* Goal of the exercise
The copy you return should hold every record below word for word and no images.
== Working data ==
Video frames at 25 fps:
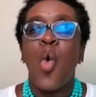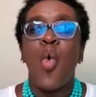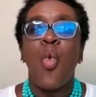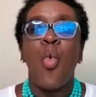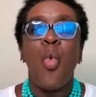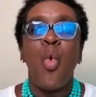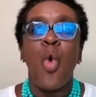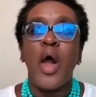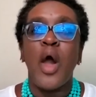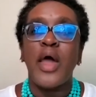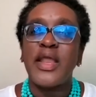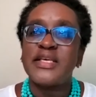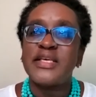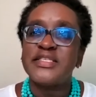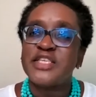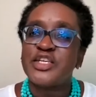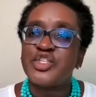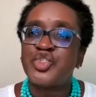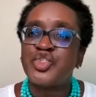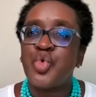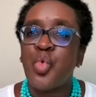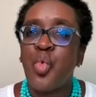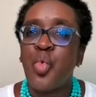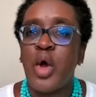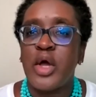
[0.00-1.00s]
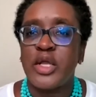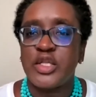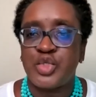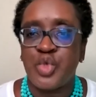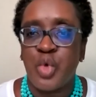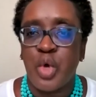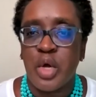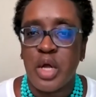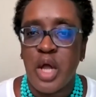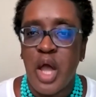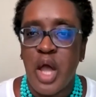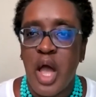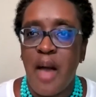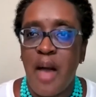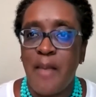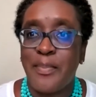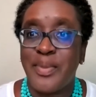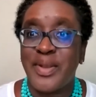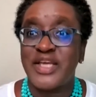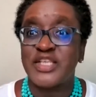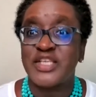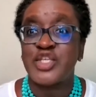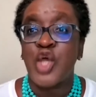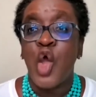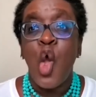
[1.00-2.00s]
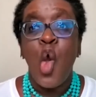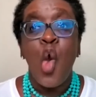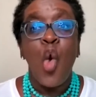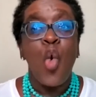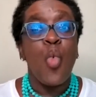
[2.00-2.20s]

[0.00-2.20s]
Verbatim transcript: What is it you want to accomplish?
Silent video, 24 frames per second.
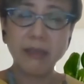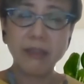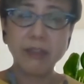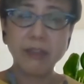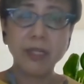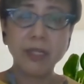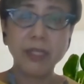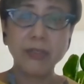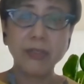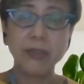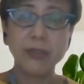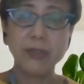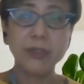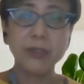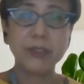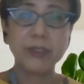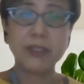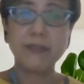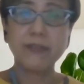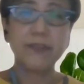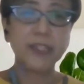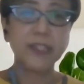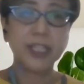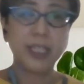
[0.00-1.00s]
try to do
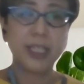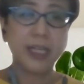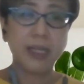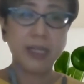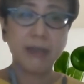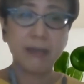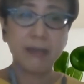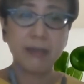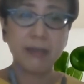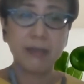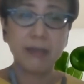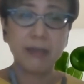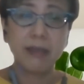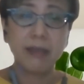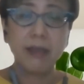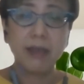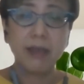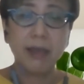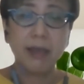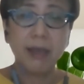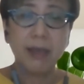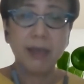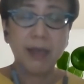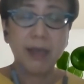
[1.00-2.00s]
different things.
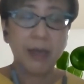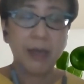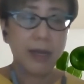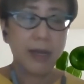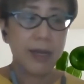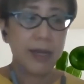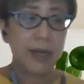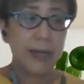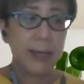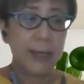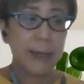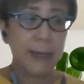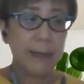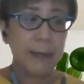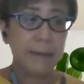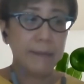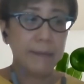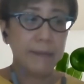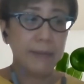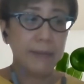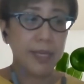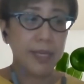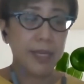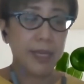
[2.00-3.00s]

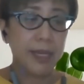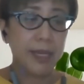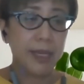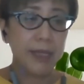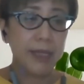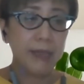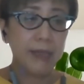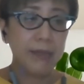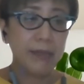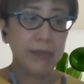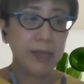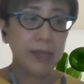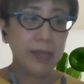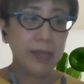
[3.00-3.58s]
And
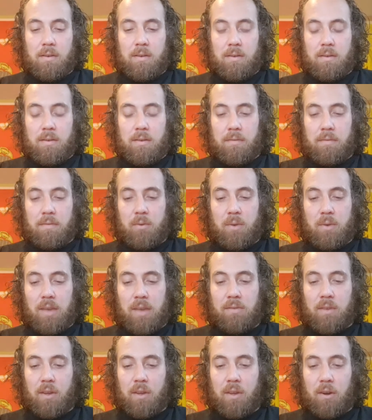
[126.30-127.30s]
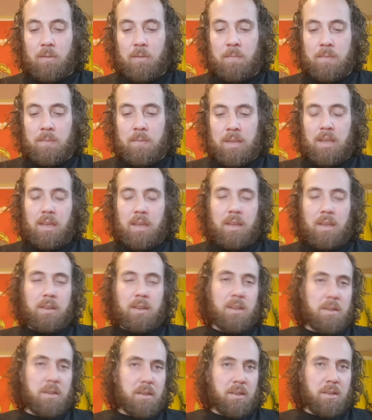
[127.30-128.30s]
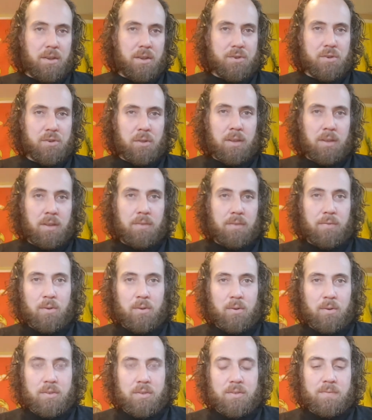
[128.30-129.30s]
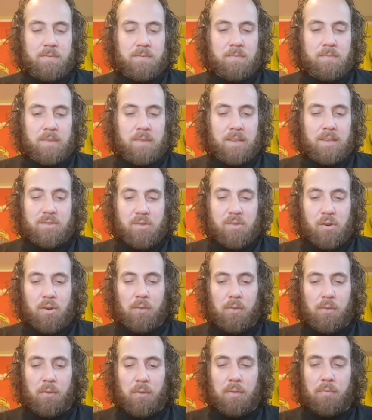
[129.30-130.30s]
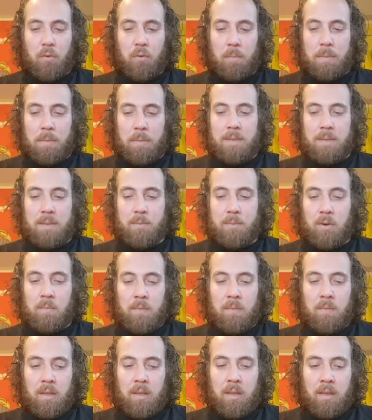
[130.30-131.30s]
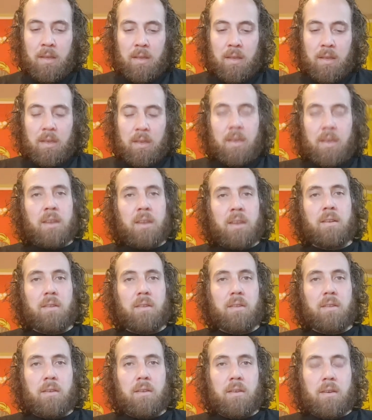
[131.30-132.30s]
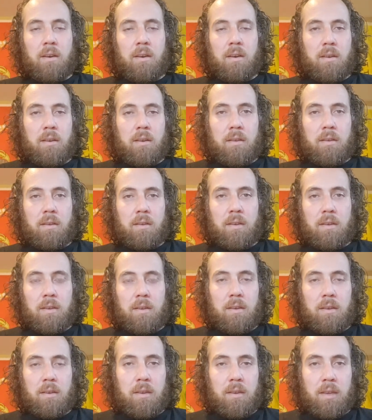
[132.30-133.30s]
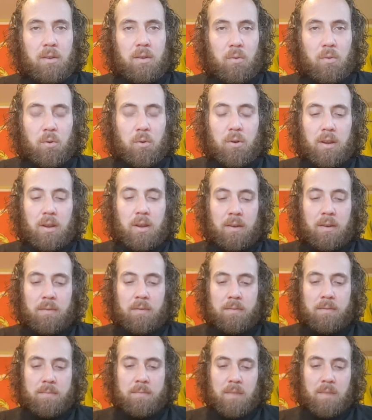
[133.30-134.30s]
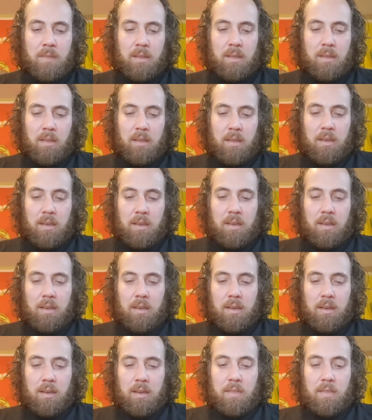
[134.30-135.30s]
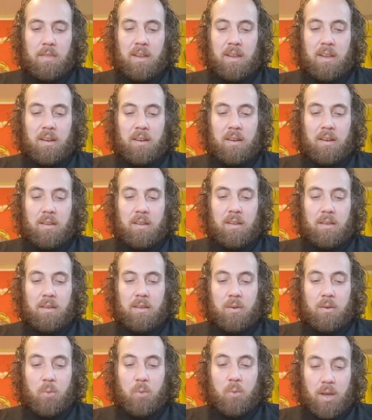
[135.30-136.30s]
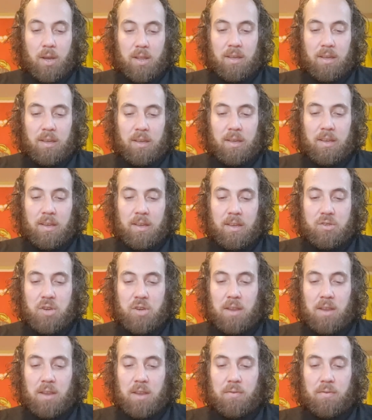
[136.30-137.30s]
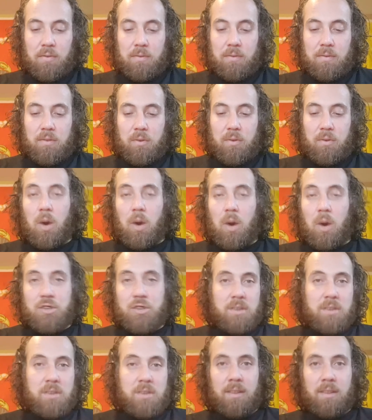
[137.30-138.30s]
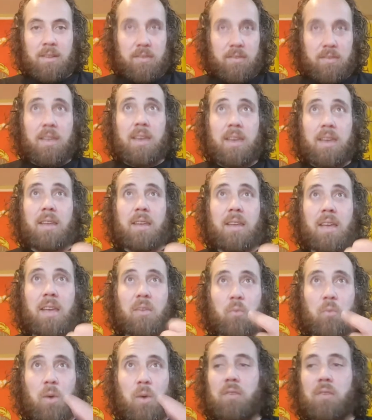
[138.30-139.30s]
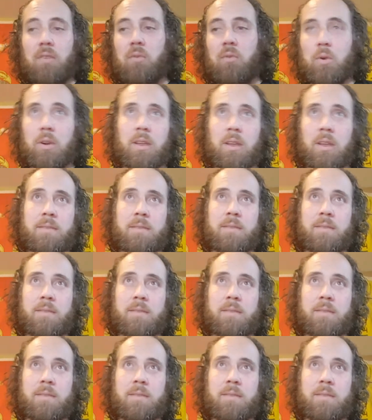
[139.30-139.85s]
a few days ago, and initially, folks, it started off with 4 people in in Oregon, and then quickly it changed to Washington State as well as Oregon,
===
* Finished task
Video frames at 25 fps:
[0.00-1.00s]
[1.00-2.00s]
[2.00-2.20s]

[0.00-2.20s]
Verbatim transcript: What is it you want to accomplish?
Silent video, 24 frames per second.
[0.00-1.00s]
try to do
[1.00-2.00s]
different things.
[2.00-3.00s]

[3.00-3.58s]
And
[126.30-127.30s]
[127.30-128.30s]
[128.30-129.30s]
[129.30-130.30s]
[130.30-131.30s]
[131.30-132.30s]
[132.30-133.30s]
[133.30-134.30s]
[134.30-135.30s]
[135.30-136.30s]
[136.30-137.30s]
[137.30-138.30s]
[138.30-139.30s]
[139.30-139.85s]
a few days ago, and initially, folks, it started off with 4 people in in Oregon, and then quickly it changed to Washington State as well as Oregon,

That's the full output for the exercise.